- [Required action]:
The records below need to come back exactly as they are, pictures omitted.

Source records
◇ ◇ ◇ ◇
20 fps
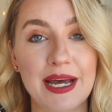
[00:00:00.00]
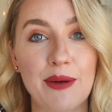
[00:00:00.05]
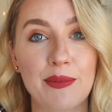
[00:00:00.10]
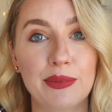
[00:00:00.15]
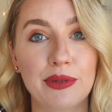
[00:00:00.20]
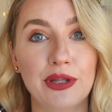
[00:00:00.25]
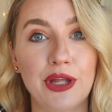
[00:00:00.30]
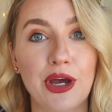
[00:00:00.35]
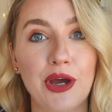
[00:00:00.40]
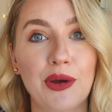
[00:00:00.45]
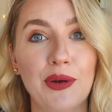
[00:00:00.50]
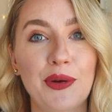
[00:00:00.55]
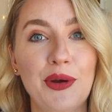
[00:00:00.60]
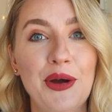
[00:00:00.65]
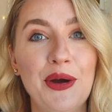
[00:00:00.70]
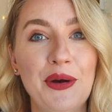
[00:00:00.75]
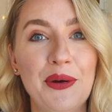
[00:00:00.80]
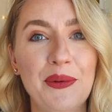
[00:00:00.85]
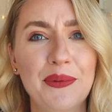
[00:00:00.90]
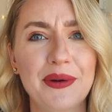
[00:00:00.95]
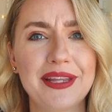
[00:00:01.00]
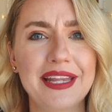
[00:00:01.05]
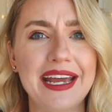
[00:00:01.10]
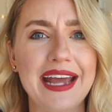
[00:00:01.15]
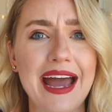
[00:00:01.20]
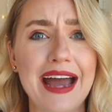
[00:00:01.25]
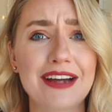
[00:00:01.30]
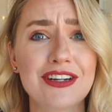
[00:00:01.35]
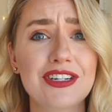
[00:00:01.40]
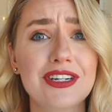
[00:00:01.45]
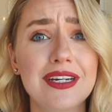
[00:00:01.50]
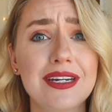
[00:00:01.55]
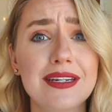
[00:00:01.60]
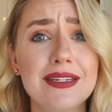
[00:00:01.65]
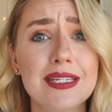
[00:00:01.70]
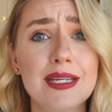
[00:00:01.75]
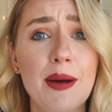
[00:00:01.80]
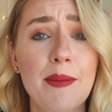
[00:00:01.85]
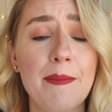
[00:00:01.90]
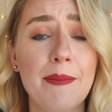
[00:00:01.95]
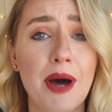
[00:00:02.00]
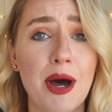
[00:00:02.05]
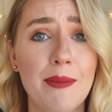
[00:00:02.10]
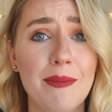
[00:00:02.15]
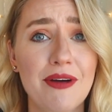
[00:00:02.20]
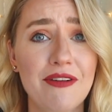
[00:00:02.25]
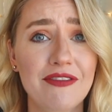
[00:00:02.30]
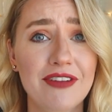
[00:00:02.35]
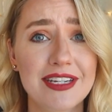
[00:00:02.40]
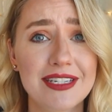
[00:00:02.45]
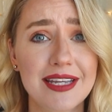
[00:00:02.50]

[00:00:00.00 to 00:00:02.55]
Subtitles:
down below, where they actually get to mummify.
◇ ◇ ◇ ◇
- [Answer section]:
20 fps
[00:00:00.00]
[00:00:00.05]
[00:00:00.10]
[00:00:00.15]
[00:00:00.20]
[00:00:00.25]
[00:00:00.30]
[00:00:00.35]
[00:00:00.40]
[00:00:00.45]
[00:00:00.50]
[00:00:00.55]
[00:00:00.60]
[00:00:00.65]
[00:00:00.70]
[00:00:00.75]
[00:00:00.80]
[00:00:00.85]
[00:00:00.90]
[00:00:00.95]
[00:00:01.00]
[00:00:01.05]
[00:00:01.10]
[00:00:01.15]
[00:00:01.20]
[00:00:01.25]
[00:00:01.30]
[00:00:01.35]
[00:00:01.40]
[00:00:01.45]
[00:00:01.50]
[00:00:01.55]
[00:00:01.60]
[00:00:01.65]
[00:00:01.70]
[00:00:01.75]
[00:00:01.80]
[00:00:01.85]
[00:00:01.90]
[00:00:01.95]
[00:00:02.00]
[00:00:02.05]
[00:00:02.10]
[00:00:02.15]
[00:00:02.20]
[00:00:02.25]
[00:00:02.30]
[00:00:02.35]
[00:00:02.40]
[00:00:02.45]
[00:00:02.50]

[00:00:00.00 to 00:00:02.55]
Subtitles:
down below, where they actually get to mummify.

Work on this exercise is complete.